人間のエラーによる事故を防ぐために、ANAがとっている原則があります。それは、
「人間が起こすエラーはゼロにすることはできない」
という前提に立つことです。
(略)
そこで、「ヒューマンエラーの影響をコントロールする」という考え方が出てきます。人間のエラーがシステムなどに影響をあたえて最終的に事故が起きる。事故が起きるまでの過程のどこかしらで、影響の連鎖を食い止められれば、事故には至らないはずです。ANAは人間のエラーによる事故を防ぐための施策を「エラーコントロール」 と呼び、各部門で取り組んでいます。

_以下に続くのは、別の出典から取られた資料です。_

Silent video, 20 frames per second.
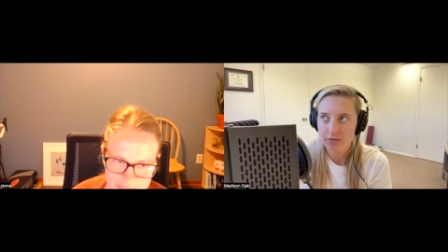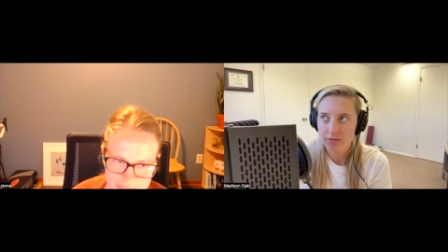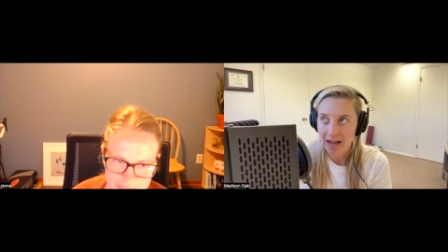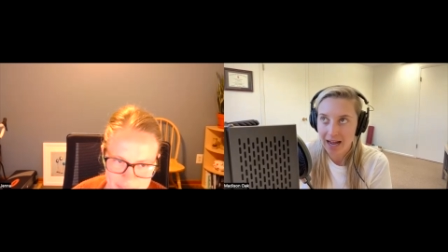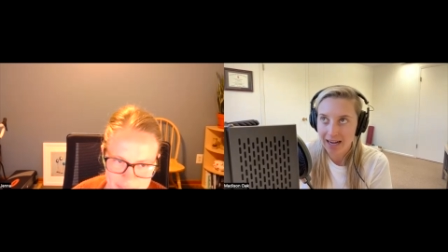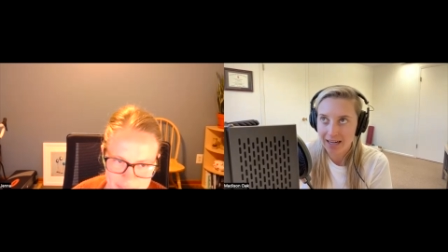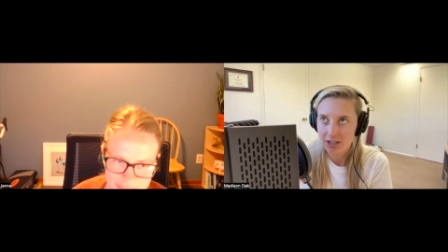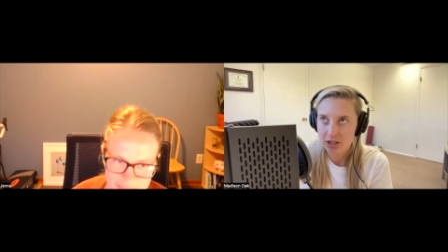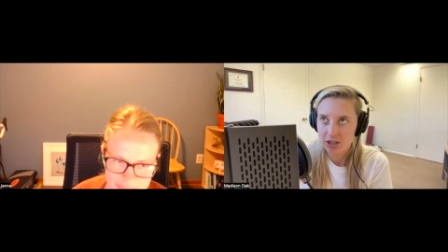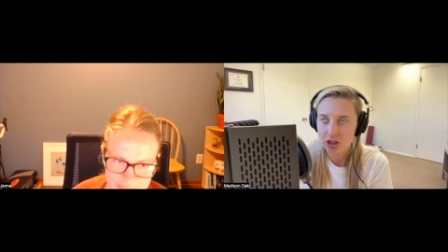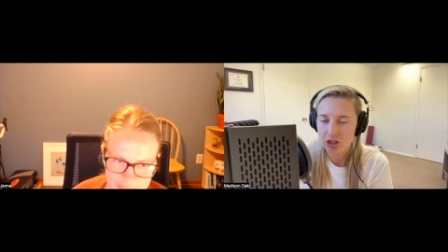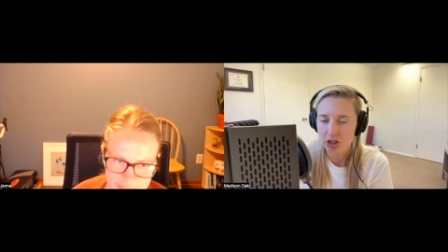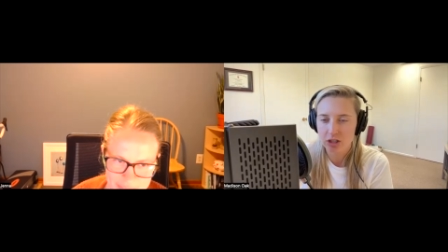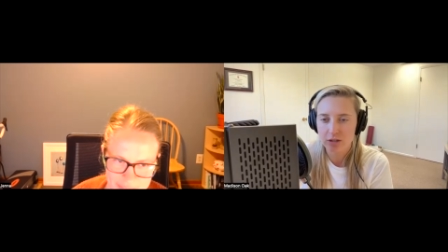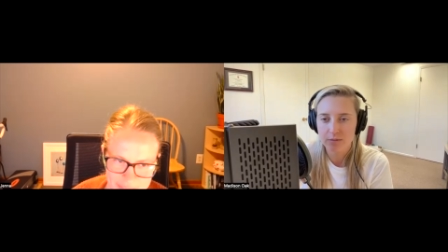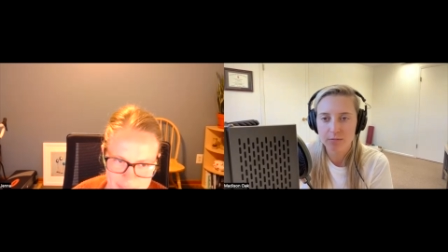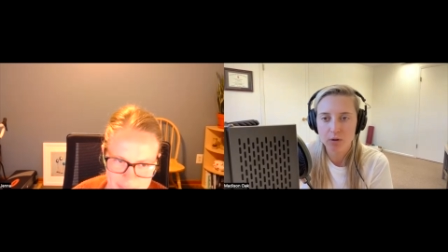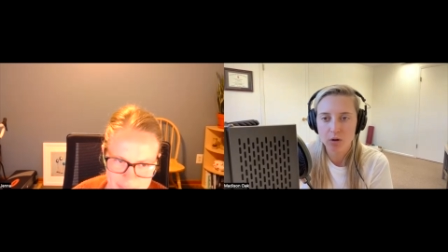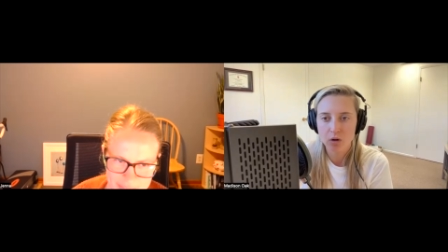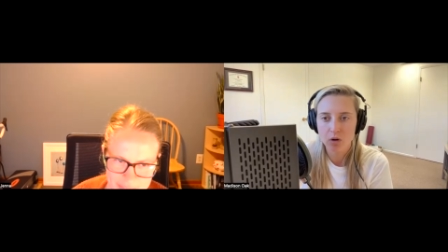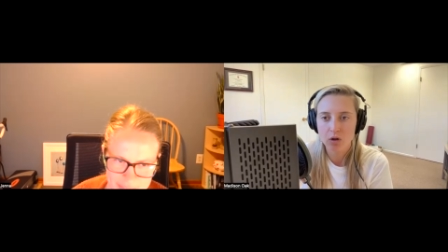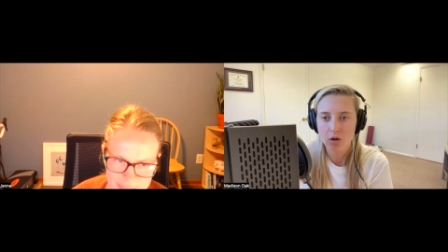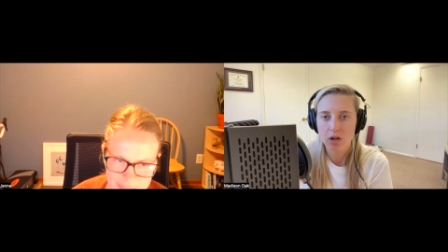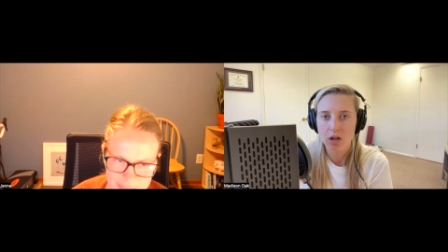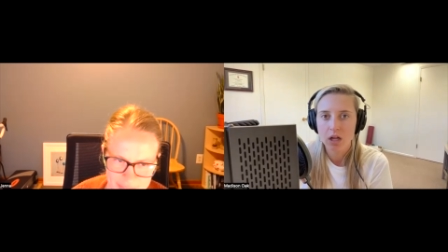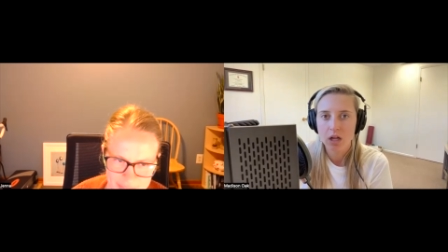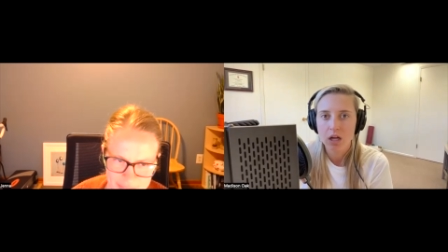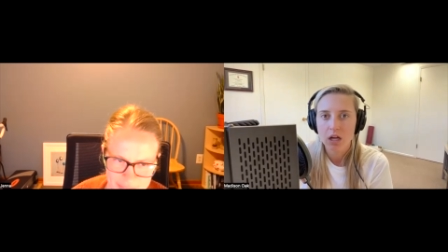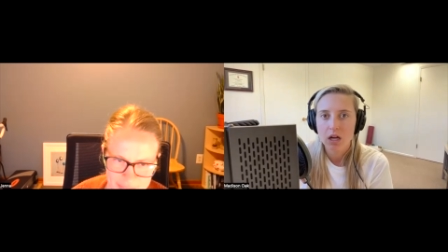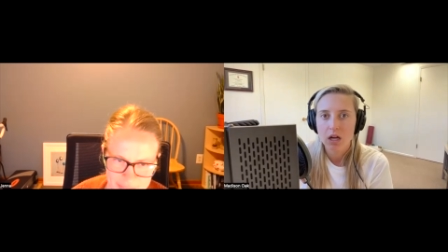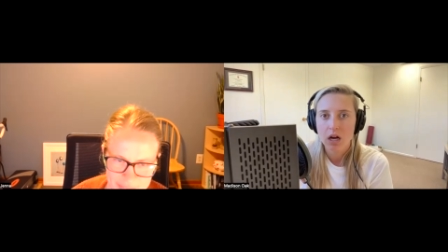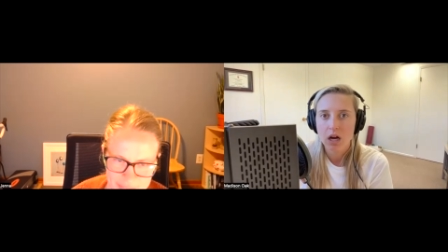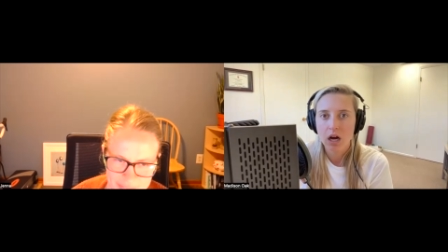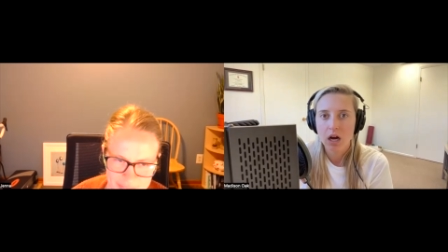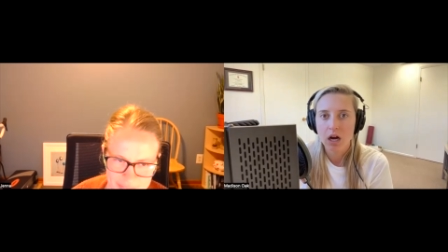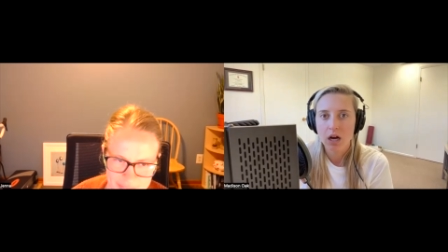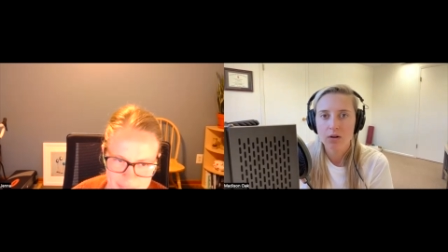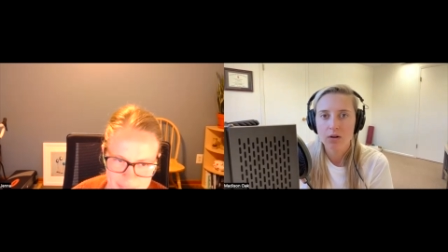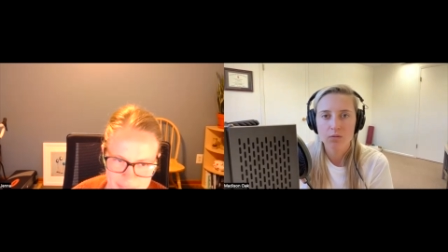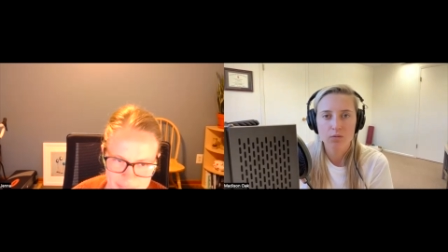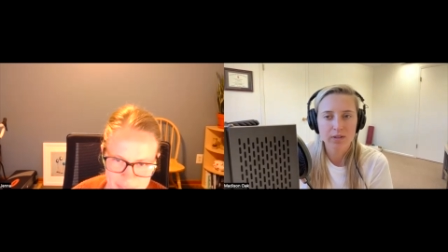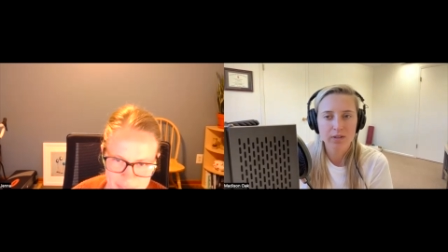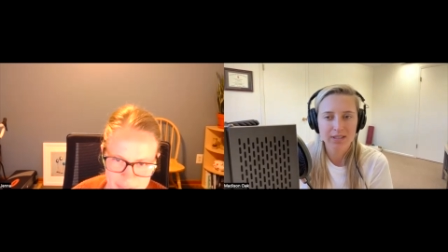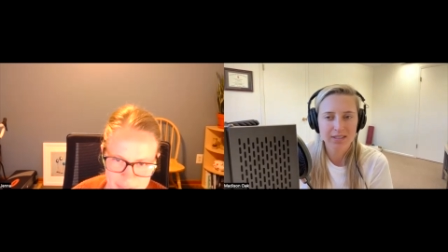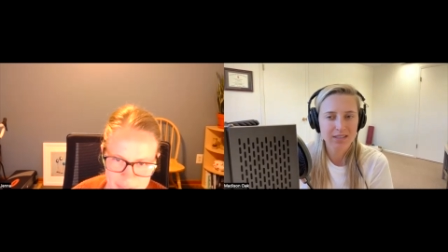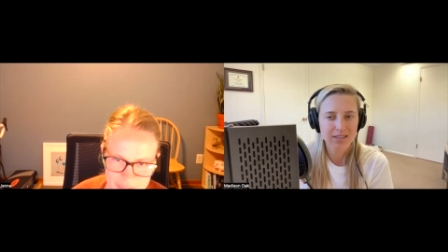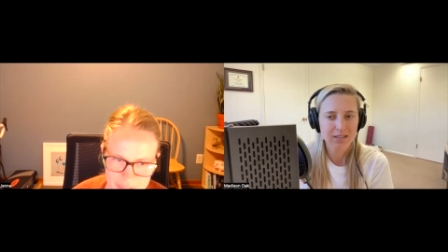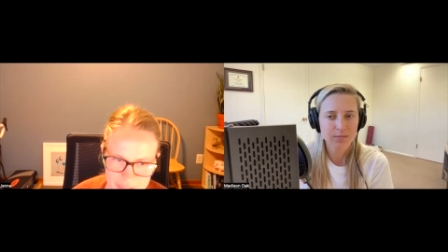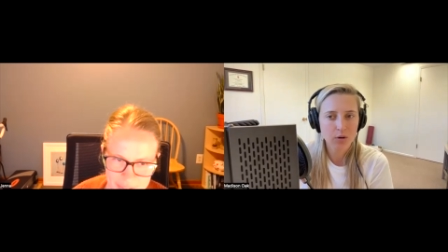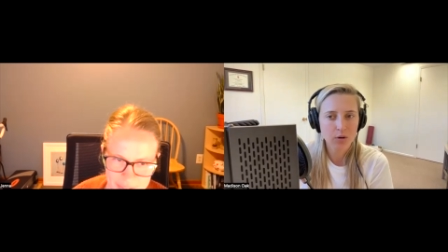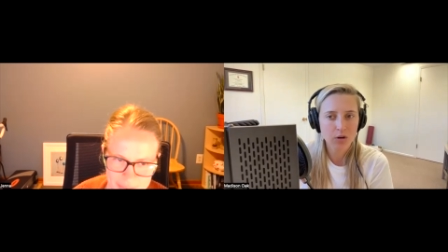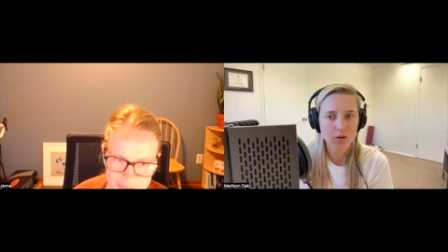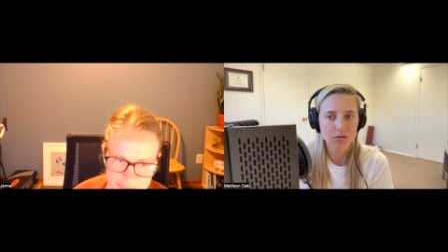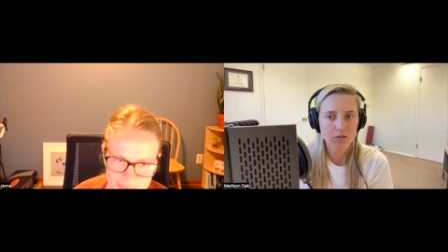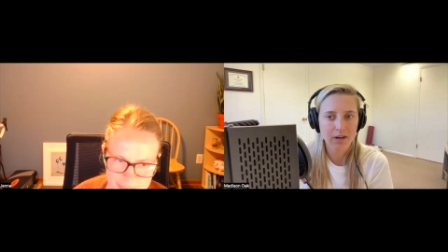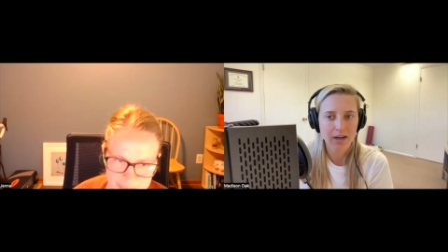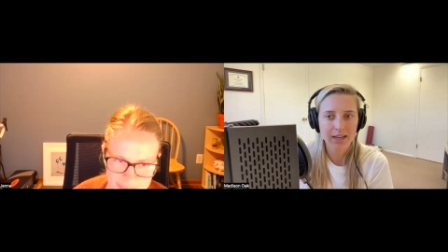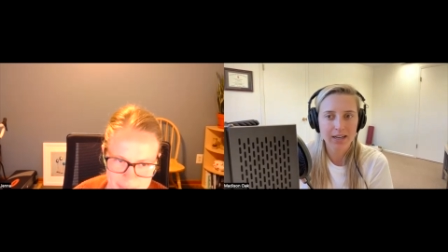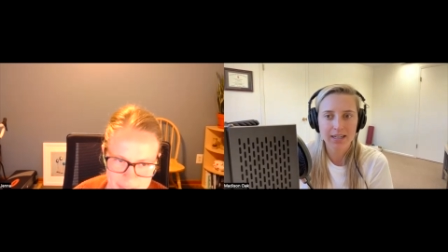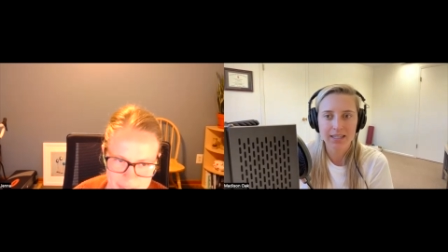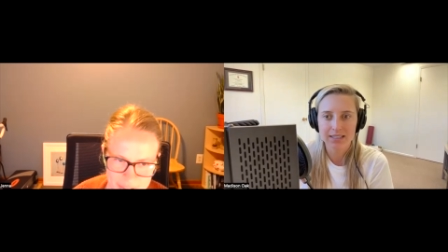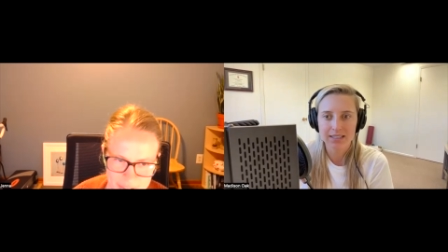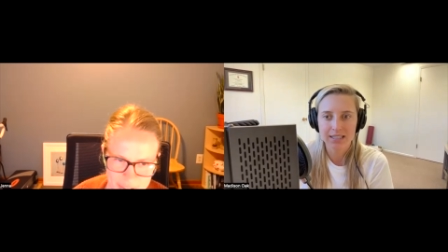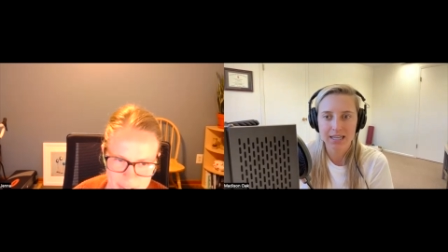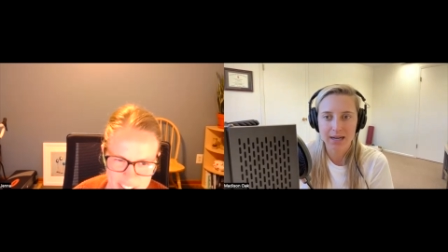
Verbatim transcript: actionable, uh, reasonable, right? And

というあたりは、なにか事件、事故があるたびに、「○○根絶」といった直線的な対処方法を取りがちな組織は、ちょっと反省したほうがいいですね。

このほか「ANAではチェックを多重でなく、作業者本人だけで行う」とか、「最近の変化が激しいビジネス環境においては、その変化に対応すべく人の異動も適材適所でひんぱんになり、デスクはフリーアドレスが一般的です。毎回違う人と仕事をするとなると、「共通言語」であるマニュアルに沿った仕事をしていくことが大切です。」といったところなど、現代のビジネス現場で参考になりそうなものが他にもありますね。

【レビュアーから一言】

航空企業のビジネス・ノウハウというと、もっとシステマチックで機械っぽい感じかと思っていたのだが、思いの外、「人間くさい」ものであることにまず驚く。
ただ考えてみれば、空港のカウンターから、飛行機の整備、操縦、そして機内の接客・・、とこの業界は「人」相手のものがほとんどで、その分、人間くさくないとうまくいかないもおなんであろう。
そういった意味で、本書のノウハウは、全ての「人」が働き、「人」を相手にするビジネスに共通したノウハウといっていい。全てのビジネスマンにおすすめできるノウハウ集でありますね。